Jim has seen the way changes in agriculture have affected their own township. He can recount the story, told to him by the men who grew up here a generation before him, of a time when a carriage left from their farmyard and picked up 13 children on the way to school in town. “It’s been a long time since there were any kids between here and town,” Jim said, although he’s pleased to report that situation has just changed, as Lee’s first cousin moved in nearby with his three children.
The big farm operators can have a much smaller profit margin per acre because they are working with so many more acres, which makes it much harder for smaller-scale farmers, who need a higher cost per acre, to compete for land.
Jim knows how difficult it can be for a young person to get started in farming in this environment. Lee was fortunate to be able to find some additional pasture land when he came back to the farm, but not all landlords are willing—or perhaps able—to make concessions for the sake of having a local renter. Instead, some rent to what Jim calls a “foreign interest”—referring not to someone from out of the country, but someone out of the township.
“We have people from 250 miles away coming up here for pasture,” Lee said.
These “foreign interests” will not be around to help clear the roads in the winter, and they won’t be nearby if an elderly neighbor falls and needs help, Jim said. They also may not care for the land as well simply because they don’t have to look at it.
“If you are living on (the land), and you are feeling shameful about something out there, eventually you are going to go pick up that rock because you are tired of looking at it,” Jim said. “If you go home to Sioux Falls, you’re not going to see that rock until next year. You’re not going to fix that fence. You’re not going to graze it moderately or improve it or spray the weeds, because after all, you are paying extreme top dollar for it. You have ‘the right to abuse it.’ I think that’s their feeling. They’ll pay quite a little more, and they’ll take more than the land can give, because they know when they are done with it they’ll go rent somewhere else.”

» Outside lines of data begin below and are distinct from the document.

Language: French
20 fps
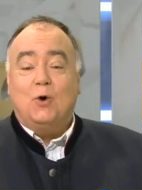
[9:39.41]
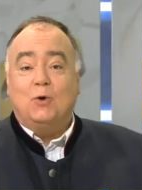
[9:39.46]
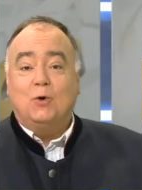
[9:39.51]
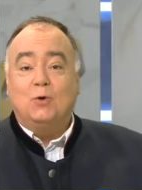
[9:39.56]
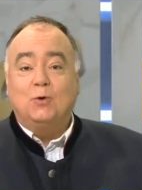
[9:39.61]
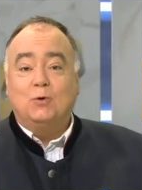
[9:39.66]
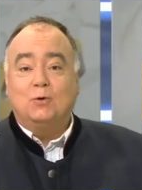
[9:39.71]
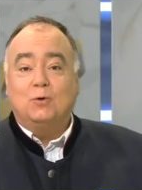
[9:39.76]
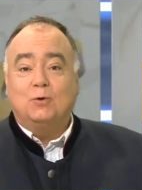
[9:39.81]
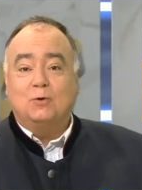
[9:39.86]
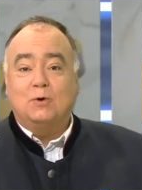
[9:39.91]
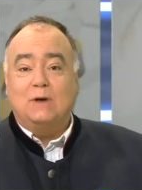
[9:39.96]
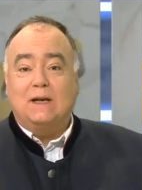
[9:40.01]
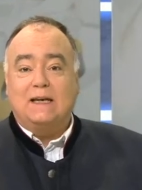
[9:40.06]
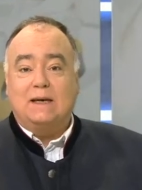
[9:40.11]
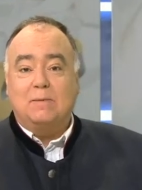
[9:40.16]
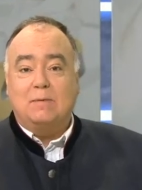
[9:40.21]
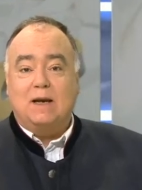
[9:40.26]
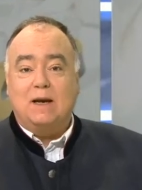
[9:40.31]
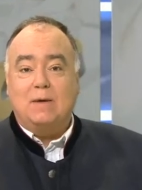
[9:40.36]
Au nom de toute
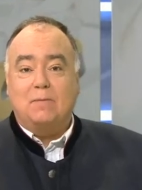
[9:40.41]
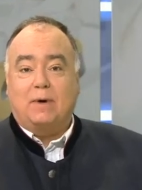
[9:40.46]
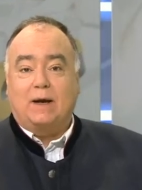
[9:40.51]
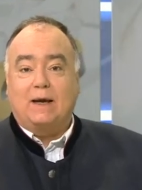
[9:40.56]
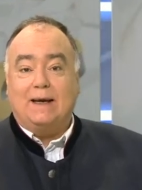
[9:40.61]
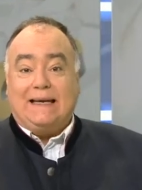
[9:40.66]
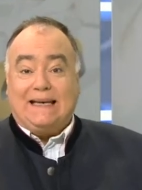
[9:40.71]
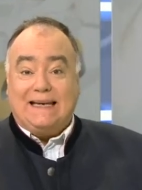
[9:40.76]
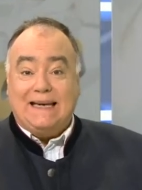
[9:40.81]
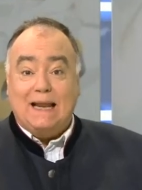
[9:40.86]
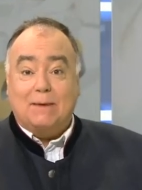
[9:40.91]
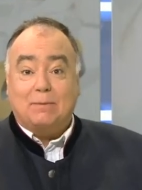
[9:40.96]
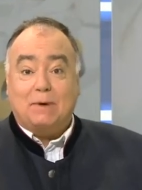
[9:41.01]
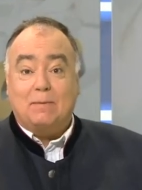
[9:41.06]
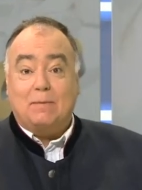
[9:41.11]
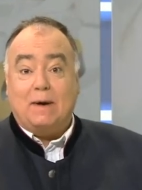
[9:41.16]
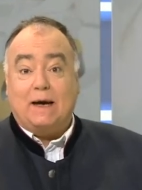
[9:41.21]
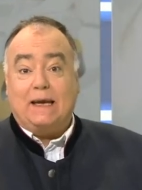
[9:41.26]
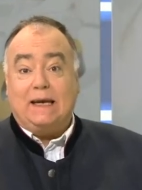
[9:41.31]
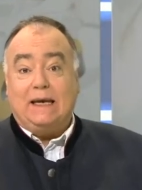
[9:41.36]
l'équipe qui, qui l'a
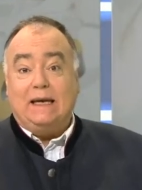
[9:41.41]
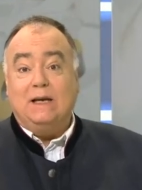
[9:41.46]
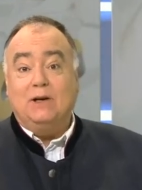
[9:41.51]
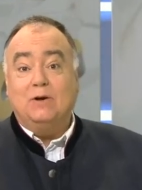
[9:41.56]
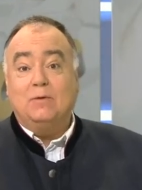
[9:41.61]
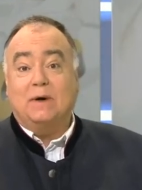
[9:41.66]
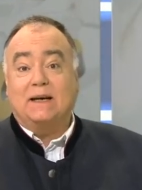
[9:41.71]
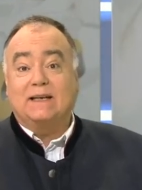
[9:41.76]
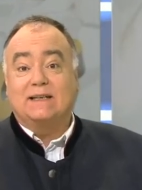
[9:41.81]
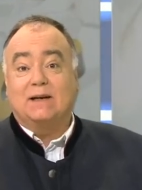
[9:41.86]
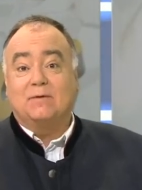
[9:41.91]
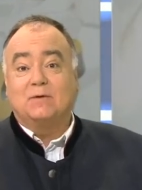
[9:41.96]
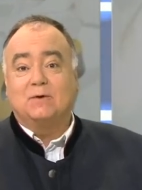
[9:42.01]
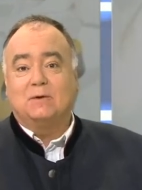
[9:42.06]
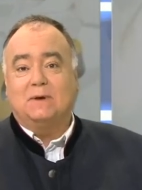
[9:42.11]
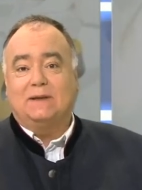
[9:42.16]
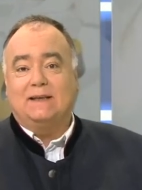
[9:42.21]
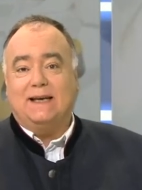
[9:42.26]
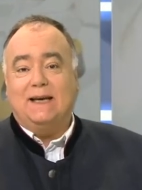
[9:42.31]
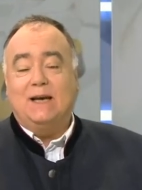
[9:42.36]
préparé, il ne me reste qu'à vous
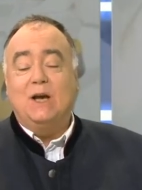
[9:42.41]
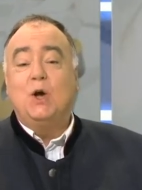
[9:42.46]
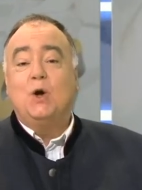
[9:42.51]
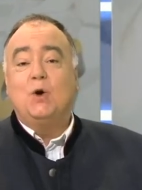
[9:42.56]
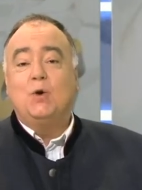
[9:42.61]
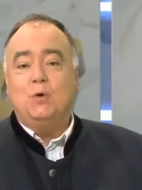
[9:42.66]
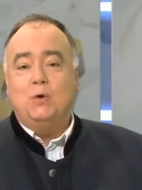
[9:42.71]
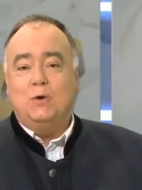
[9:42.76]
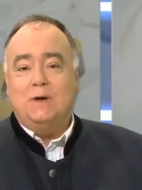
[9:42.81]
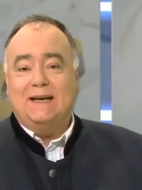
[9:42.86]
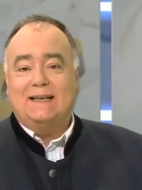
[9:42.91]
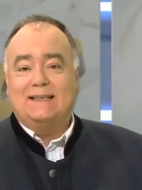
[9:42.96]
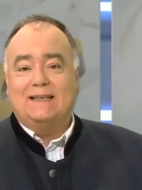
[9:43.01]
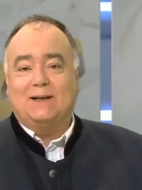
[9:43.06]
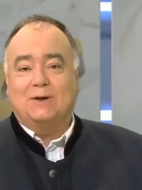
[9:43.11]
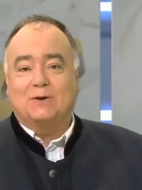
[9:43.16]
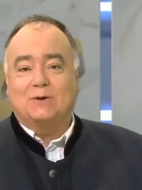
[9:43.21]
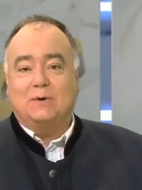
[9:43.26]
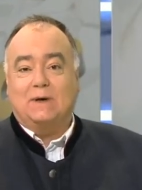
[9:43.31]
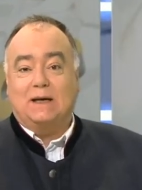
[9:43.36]
souhaiter une
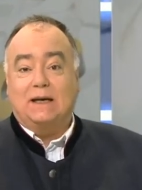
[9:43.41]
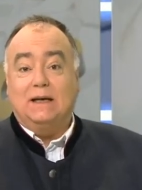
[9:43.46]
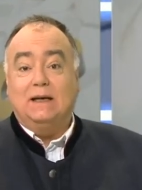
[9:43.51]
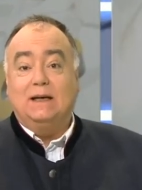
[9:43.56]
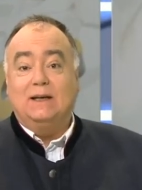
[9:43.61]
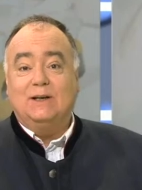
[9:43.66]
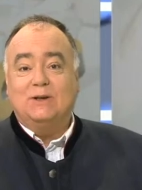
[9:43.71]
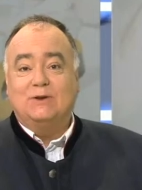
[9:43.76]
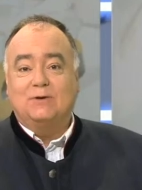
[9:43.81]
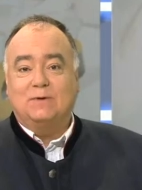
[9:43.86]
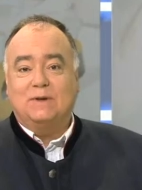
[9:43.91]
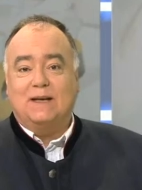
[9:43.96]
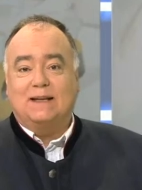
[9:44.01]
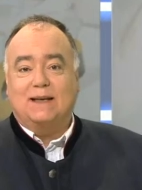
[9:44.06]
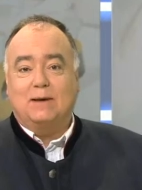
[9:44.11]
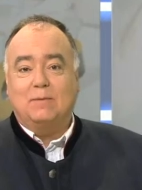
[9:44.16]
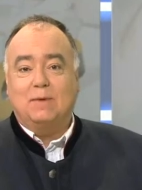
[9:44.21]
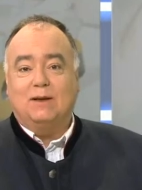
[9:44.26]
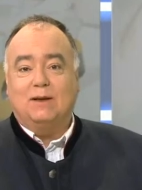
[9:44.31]
excellente soirée et je vous dis à très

At a time when many acres are being converted from pasture to cropland, Jim is happy when he sees that livestock is still in the picture for an operation.

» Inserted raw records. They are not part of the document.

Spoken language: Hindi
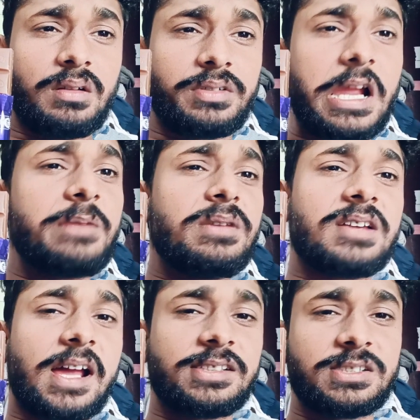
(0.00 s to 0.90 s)
डेयरी मिल्क
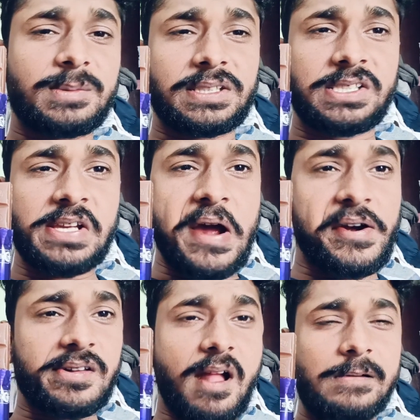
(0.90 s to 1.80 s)
खाने से बचें
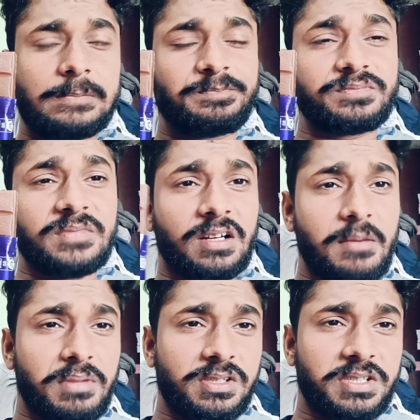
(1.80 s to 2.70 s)
अगर आप
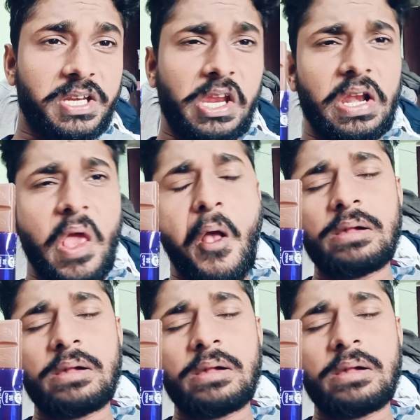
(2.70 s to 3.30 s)
वेजिटेरियन हैं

One reason for this is that “livestock means young people,” Jim said, explaining that row-crop farming has become much less physically demanding, but that raising livestock still requires strength and stamina.
For his part, Lee is happy to be working with cattle. From the time he was 4 he knew this was what he wanted to do, and by the time he graduated from South Dakota State University in 2009, he had his own cattle herd. Having a connection with livestock is part of the reason he enjoys his work.
“You can look at a cow and know there is something wrong by looking at her—know if she’s not feeling well, or the calf’s not feeling well,” Lee explained.
With that connection to livestock and the land, Lee is now the fifth generation of his family involved in farming. As he looks to the future, he hopes to be able to pass on the tradition to another generation.